== Instructions for the task ==
Could you transcribe the records below exactly, leaving out every picture?

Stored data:
******************************
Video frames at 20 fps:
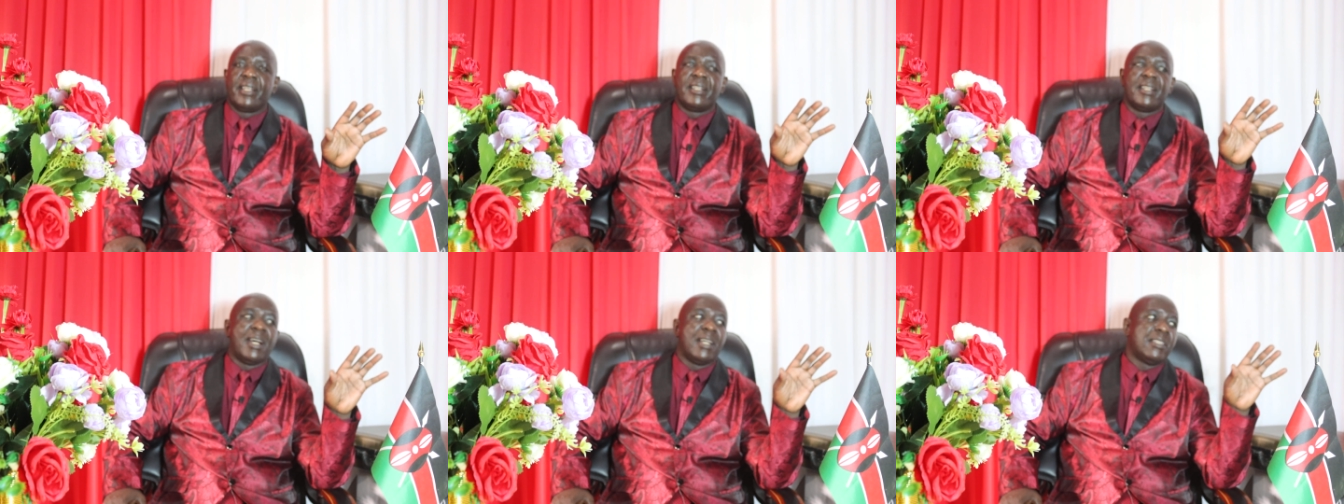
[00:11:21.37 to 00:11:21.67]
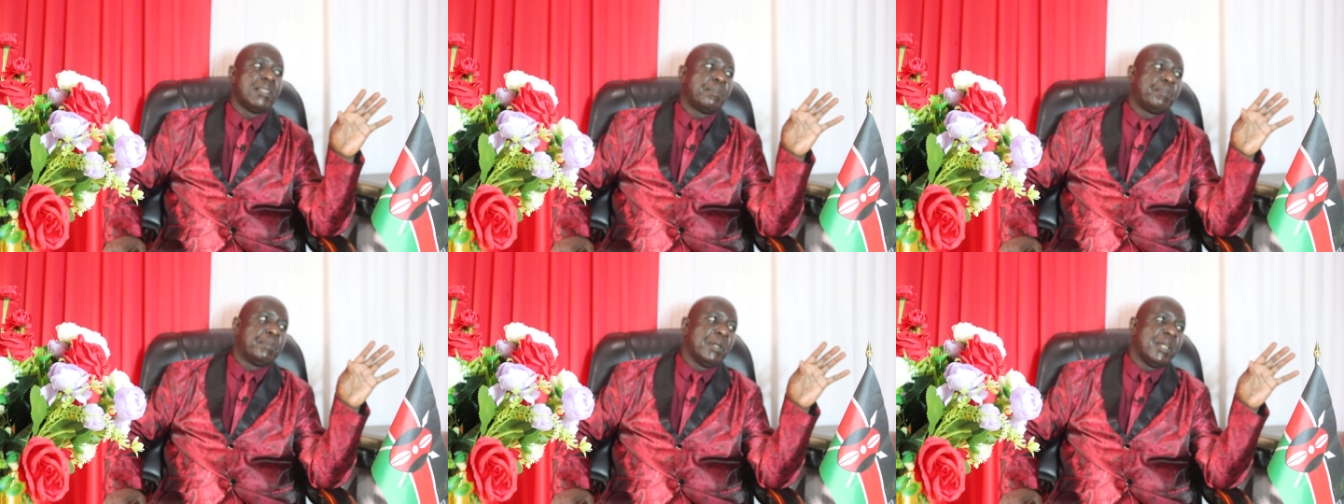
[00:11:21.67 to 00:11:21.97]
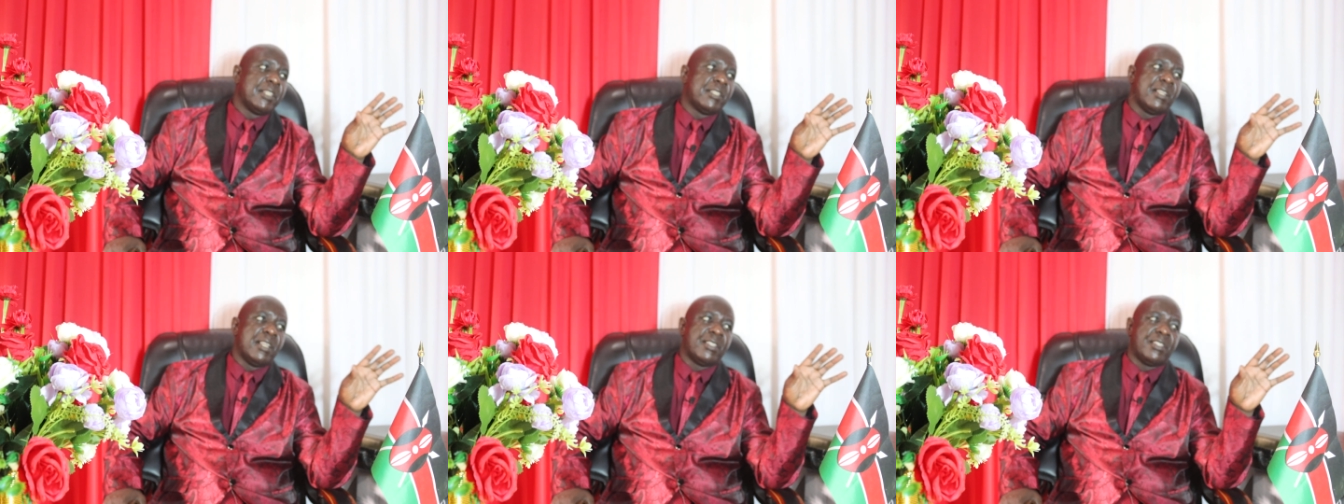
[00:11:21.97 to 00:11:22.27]
and other
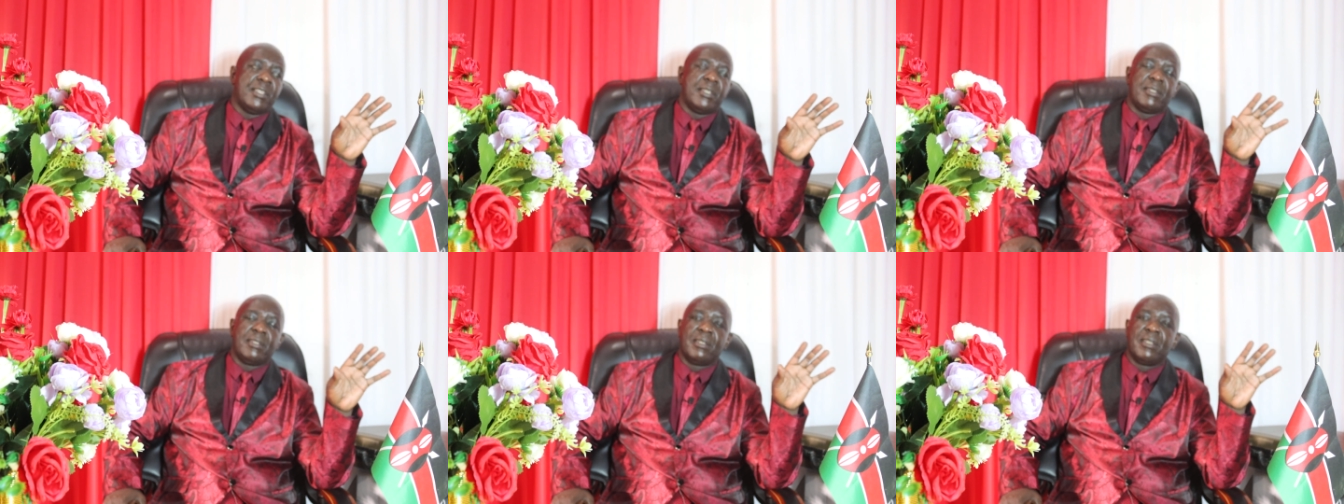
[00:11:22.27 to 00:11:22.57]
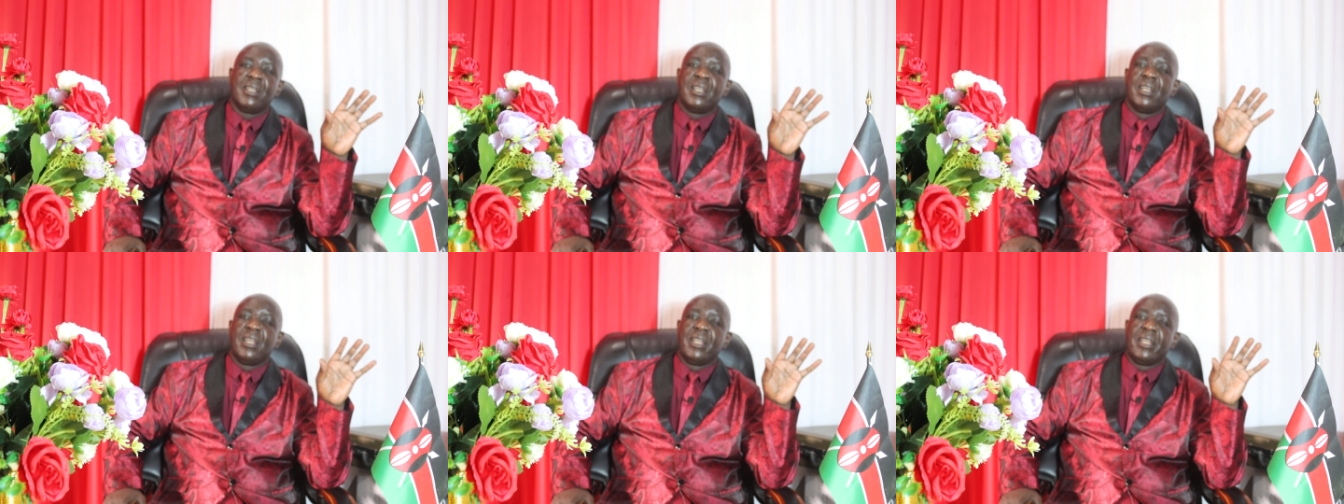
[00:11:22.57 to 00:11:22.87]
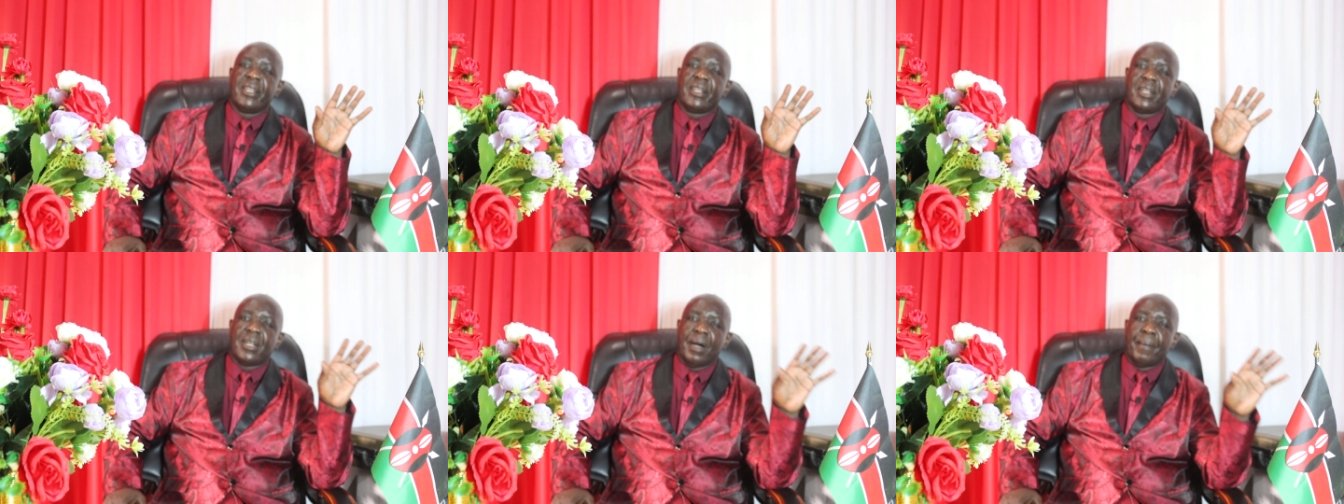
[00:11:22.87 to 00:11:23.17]
places
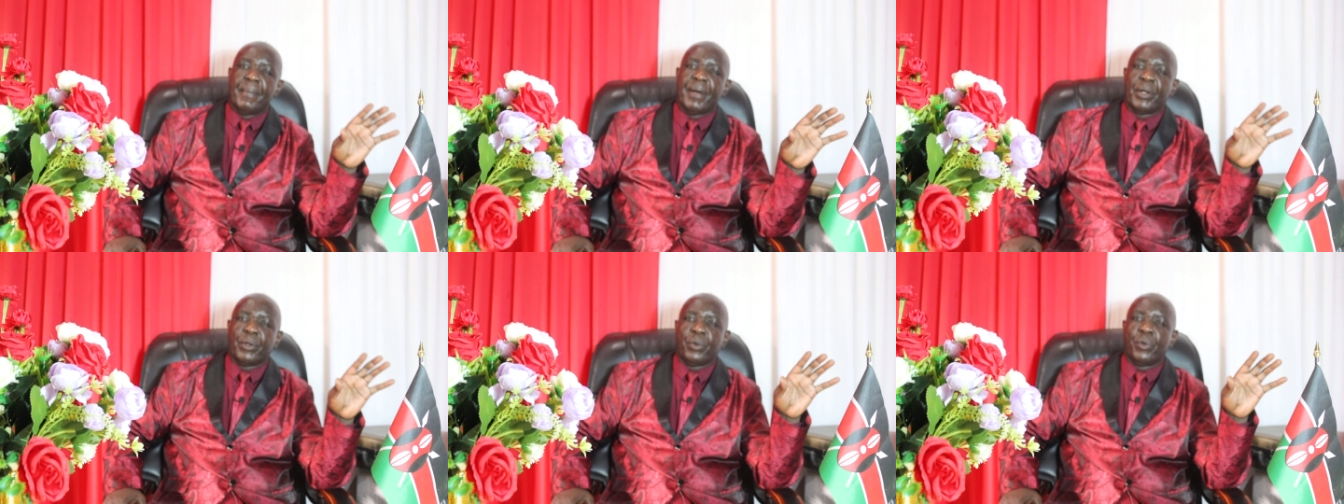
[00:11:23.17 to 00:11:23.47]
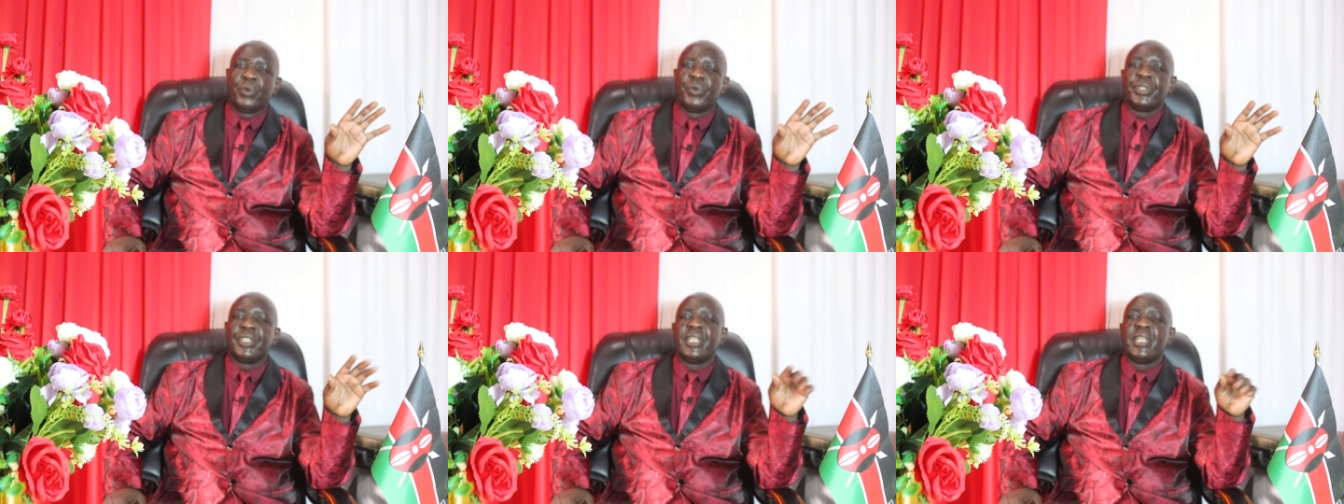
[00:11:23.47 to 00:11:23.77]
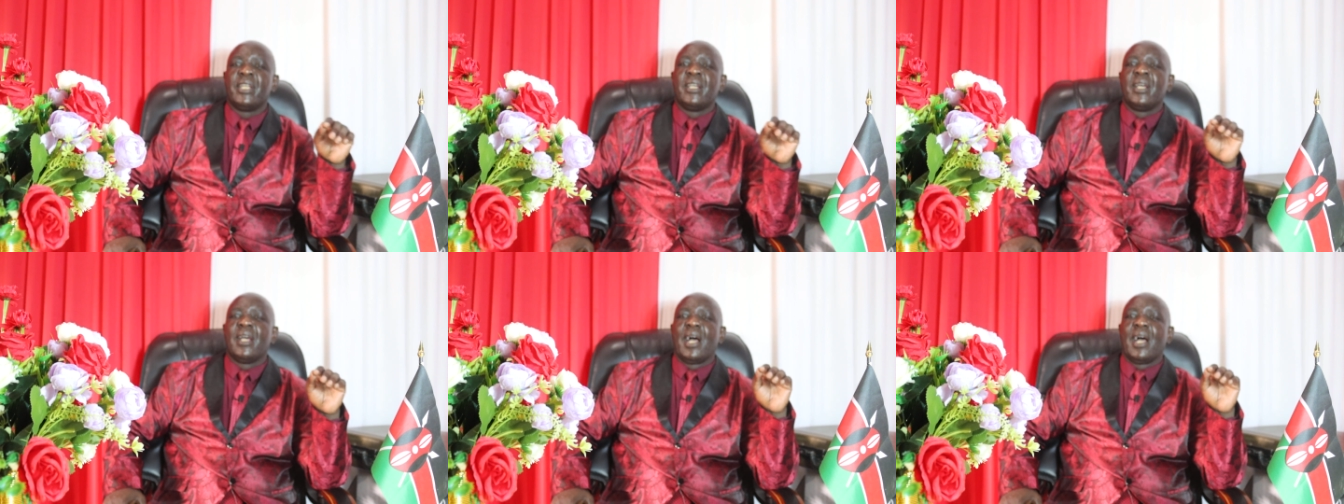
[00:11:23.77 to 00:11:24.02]
in Cameroon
******************************
== Answer section ==
Video frames at 20 fps:
[00:11:21.37 to 00:11:21.67]
[00:11:21.67 to 00:11:21.97]
[00:11:21.97 to 00:11:22.27]
and other
[00:11:22.27 to 00:11:22.57]
[00:11:22.57 to 00:11:22.87]
[00:11:22.87 to 00:11:23.17]
places
[00:11:23.17 to 00:11:23.47]
[00:11:23.47 to 00:11:23.77]
[00:11:23.77 to 00:11:24.02]
in Cameroon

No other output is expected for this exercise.